Résumé:
L’intelligence artificielle moderne propose des modèles puissants, mais souvent peu
interprétables. Les Kolmogorov-Arnold Networks (KANs), inspirés du théorème de
Kolmogorov-Arnold, introduisent une architecture neuronale innovante où les poids fixes sont
remplacés par des fonctions univariées apprenables, comme les B-splines ou les séries de
Fourier naïves.
Cette approche permet des transformations locales, non linéaires et interprétables, tout en
conservant une grande capacité d’approximation. Contrairement aux MLPs classiques, les
KANs s’adaptent dynamiquement à la structure des données, tout en offrant une meilleure
transparence mathématique.
Dans ce travail, les KANs sont appliqués à la détection d’anomalies dans des séries temporelles.

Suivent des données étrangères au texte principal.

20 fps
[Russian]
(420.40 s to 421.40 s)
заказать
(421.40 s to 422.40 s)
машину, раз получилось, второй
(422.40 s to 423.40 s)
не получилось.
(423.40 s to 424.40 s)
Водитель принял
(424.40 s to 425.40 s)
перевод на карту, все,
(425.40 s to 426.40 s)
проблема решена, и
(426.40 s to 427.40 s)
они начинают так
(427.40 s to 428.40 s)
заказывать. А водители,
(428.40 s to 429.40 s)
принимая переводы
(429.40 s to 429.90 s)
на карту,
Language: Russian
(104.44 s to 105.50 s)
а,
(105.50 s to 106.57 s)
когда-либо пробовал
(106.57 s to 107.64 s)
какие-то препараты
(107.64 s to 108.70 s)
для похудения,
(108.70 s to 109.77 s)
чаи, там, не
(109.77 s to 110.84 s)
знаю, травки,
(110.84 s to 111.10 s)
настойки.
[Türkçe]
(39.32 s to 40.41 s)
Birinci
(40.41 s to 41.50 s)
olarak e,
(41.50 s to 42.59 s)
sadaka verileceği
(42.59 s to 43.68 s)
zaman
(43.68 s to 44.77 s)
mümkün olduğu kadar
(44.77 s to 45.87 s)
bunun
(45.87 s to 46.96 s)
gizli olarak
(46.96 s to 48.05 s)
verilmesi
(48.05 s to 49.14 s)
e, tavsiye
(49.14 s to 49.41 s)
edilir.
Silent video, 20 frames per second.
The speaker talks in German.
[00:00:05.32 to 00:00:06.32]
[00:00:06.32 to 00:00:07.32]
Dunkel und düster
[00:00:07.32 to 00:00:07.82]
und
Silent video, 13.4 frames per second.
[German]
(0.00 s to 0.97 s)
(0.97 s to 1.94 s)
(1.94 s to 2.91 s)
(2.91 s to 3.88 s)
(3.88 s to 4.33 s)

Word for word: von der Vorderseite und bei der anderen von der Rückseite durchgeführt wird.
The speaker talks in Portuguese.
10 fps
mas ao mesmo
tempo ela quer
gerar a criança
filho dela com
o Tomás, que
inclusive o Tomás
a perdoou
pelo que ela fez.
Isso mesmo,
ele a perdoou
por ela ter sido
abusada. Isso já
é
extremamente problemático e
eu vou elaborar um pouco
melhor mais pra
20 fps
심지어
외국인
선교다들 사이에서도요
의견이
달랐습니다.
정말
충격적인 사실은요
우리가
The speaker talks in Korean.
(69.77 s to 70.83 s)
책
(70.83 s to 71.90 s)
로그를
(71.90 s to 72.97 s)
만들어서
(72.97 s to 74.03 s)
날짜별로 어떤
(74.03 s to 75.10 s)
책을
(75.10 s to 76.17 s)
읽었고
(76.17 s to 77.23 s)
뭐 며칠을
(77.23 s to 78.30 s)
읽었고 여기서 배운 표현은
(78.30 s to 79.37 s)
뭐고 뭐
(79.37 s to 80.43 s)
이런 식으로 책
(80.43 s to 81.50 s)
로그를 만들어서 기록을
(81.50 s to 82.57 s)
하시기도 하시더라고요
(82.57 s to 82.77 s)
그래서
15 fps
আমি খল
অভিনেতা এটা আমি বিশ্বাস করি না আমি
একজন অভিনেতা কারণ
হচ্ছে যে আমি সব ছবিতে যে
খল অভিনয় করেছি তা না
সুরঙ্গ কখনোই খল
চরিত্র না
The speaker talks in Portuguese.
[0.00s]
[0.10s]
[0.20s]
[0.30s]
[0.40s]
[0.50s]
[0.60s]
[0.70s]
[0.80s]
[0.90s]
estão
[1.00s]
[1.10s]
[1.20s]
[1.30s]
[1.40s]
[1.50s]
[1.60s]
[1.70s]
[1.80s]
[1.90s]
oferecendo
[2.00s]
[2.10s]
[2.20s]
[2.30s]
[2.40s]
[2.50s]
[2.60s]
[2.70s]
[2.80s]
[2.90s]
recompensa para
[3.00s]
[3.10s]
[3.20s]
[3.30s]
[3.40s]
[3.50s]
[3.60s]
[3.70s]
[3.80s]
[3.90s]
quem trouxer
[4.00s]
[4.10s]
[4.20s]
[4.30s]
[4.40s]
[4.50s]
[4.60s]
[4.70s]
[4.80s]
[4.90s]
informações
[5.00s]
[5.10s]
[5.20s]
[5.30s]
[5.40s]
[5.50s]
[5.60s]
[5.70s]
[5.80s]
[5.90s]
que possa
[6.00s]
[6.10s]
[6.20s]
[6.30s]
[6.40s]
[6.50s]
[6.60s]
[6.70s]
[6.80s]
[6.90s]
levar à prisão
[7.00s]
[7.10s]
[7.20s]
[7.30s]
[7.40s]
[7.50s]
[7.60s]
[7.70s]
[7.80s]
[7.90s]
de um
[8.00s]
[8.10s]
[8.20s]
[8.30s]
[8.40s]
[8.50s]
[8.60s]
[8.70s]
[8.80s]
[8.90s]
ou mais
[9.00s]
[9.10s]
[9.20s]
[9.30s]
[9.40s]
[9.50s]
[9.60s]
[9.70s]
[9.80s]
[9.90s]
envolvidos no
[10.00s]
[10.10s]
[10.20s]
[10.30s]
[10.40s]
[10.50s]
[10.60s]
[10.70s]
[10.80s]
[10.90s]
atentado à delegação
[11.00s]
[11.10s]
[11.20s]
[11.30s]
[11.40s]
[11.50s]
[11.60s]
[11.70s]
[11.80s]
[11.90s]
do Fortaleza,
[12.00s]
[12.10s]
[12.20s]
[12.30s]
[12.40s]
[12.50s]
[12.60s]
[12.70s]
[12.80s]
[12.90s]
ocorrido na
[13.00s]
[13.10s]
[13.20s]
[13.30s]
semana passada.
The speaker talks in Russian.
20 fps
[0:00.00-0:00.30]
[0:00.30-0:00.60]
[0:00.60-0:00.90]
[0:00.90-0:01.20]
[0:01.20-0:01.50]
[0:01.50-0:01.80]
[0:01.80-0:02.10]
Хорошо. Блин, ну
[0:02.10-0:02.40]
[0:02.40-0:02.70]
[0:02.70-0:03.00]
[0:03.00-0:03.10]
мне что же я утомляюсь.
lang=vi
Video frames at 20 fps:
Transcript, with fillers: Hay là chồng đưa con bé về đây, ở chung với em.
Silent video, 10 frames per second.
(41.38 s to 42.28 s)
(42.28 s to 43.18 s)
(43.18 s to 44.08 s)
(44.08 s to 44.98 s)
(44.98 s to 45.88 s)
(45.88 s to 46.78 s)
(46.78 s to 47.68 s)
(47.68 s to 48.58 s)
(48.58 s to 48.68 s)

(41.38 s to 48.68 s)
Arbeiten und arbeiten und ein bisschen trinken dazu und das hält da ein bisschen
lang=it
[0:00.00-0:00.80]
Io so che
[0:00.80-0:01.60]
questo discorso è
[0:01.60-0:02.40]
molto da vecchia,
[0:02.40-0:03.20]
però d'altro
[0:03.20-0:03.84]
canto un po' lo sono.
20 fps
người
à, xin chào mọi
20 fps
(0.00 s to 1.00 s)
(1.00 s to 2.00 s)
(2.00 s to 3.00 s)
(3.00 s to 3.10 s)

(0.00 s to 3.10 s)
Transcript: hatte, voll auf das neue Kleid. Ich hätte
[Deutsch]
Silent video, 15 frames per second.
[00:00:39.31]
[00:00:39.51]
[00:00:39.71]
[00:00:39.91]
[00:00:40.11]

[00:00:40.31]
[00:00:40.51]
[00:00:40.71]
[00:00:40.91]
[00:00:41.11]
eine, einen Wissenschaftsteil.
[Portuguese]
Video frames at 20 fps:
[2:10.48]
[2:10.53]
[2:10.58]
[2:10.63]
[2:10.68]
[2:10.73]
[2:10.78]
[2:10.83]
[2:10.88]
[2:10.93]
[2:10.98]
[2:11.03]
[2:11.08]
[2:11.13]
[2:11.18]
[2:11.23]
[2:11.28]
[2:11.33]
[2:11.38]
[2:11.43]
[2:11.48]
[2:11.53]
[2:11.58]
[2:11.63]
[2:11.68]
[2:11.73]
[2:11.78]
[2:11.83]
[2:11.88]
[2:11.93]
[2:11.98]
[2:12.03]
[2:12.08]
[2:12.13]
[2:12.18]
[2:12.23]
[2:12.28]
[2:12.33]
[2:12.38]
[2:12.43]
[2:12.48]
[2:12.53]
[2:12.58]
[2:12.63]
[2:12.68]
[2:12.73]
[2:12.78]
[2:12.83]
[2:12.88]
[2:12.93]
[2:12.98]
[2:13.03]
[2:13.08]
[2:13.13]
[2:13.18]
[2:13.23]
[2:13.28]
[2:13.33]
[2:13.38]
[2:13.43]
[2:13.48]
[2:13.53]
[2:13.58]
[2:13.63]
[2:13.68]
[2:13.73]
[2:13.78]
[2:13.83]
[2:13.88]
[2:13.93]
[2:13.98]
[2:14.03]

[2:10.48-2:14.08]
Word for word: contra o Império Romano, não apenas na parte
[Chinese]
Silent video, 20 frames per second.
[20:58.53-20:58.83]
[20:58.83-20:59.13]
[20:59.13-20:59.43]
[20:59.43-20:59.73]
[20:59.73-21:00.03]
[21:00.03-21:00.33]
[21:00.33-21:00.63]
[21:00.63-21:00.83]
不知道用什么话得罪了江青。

Les séries de Fourier naïves y sont utilisées à double titre : d’une part comme méthode de
prétraitement, et d’autre part comme fonctions paramétriques apprenables intégrées dans les
arêtes du réseau. Les résultats obtenus montrent une précision élevée et une interprétabilité
symbolique des comportements détectés.
Ce travail met en lumière le potentiel des KANs pour des systèmes d’IA à la fois performants,
transparents et adaptés à des contextes critiques.